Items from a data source
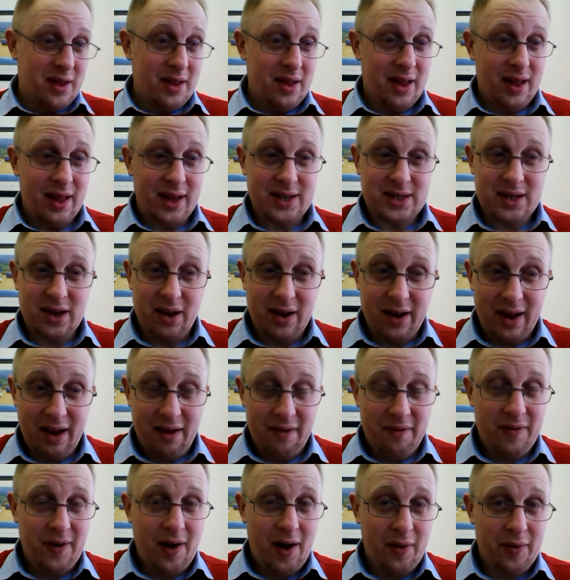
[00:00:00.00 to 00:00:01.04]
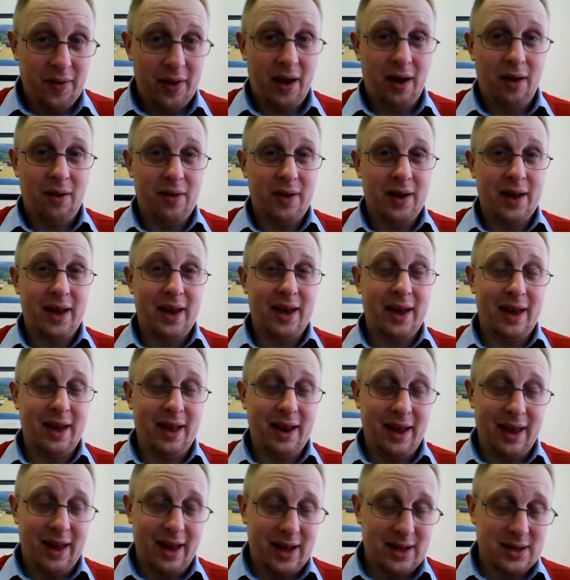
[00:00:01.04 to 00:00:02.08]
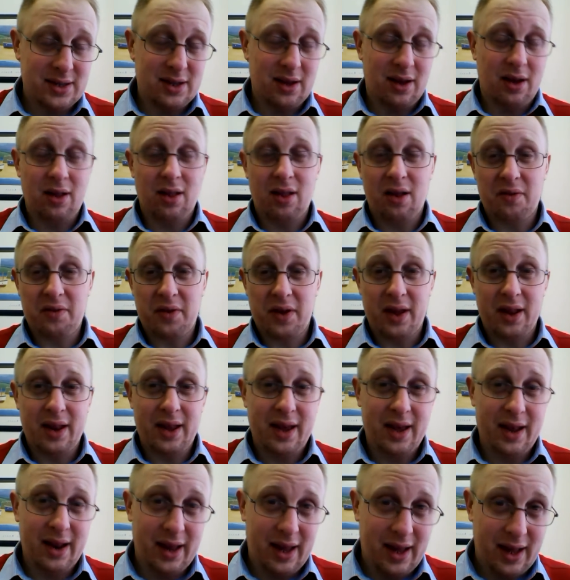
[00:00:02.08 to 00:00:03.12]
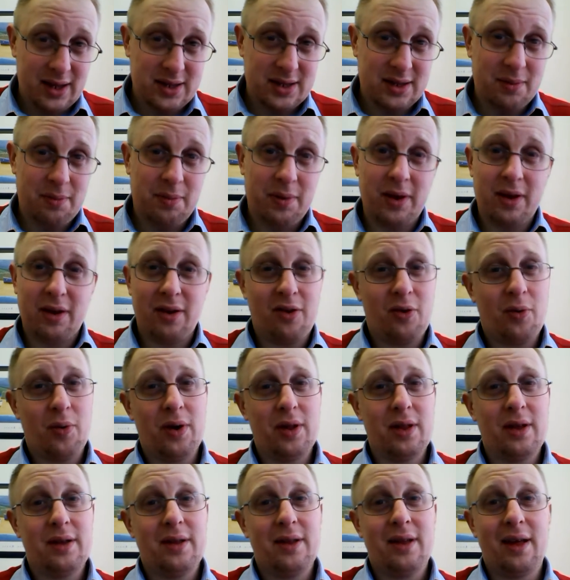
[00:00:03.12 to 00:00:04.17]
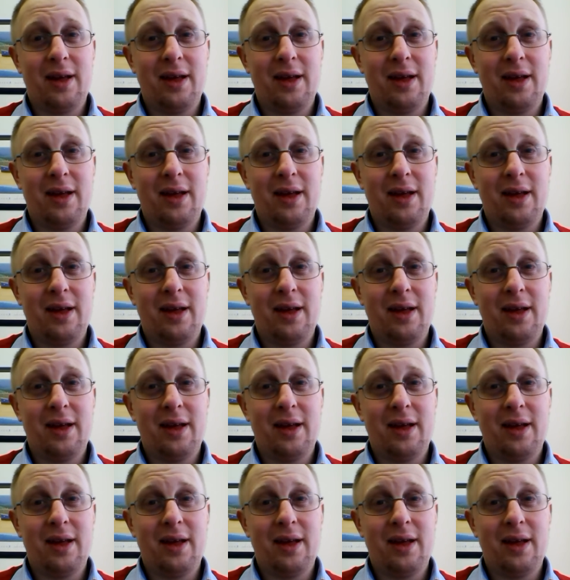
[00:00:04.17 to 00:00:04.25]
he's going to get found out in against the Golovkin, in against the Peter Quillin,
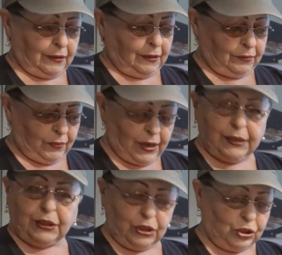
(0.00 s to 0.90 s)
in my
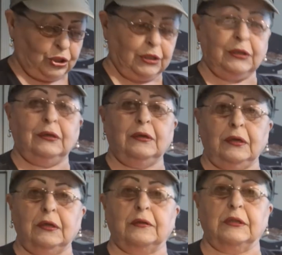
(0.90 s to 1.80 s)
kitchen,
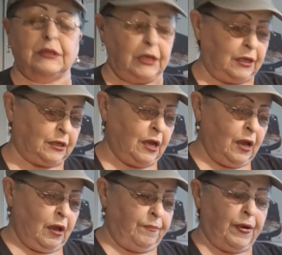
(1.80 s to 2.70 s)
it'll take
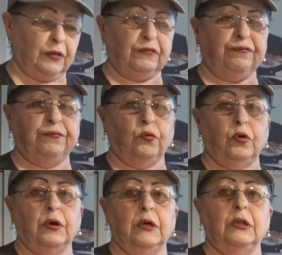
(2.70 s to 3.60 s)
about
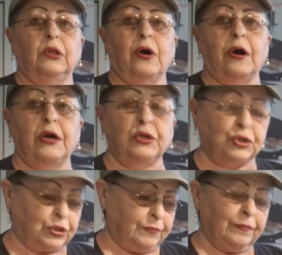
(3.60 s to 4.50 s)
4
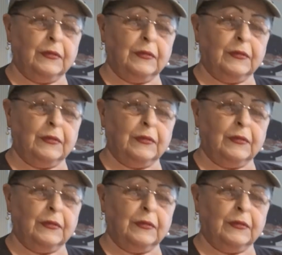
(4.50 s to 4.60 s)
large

Problem description: Every line in the data above needs to be given again exactly, pictures aside.

Result for this exercise:
[00:00:00.00 to 00:00:01.04]
[00:00:01.04 to 00:00:02.08]
[00:00:02.08 to 00:00:03.12]
[00:00:03.12 to 00:00:04.17]
[00:00:04.17 to 00:00:04.25]
he's going to get found out in against the Golovkin, in against the Peter Quillin,
(0.00 s to 0.90 s)
in my
(0.90 s to 1.80 s)
kitchen,
(1.80 s to 2.70 s)
it'll take
(2.70 s to 3.60 s)
about
(3.60 s to 4.50 s)
4
(4.50 s to 4.60 s)
large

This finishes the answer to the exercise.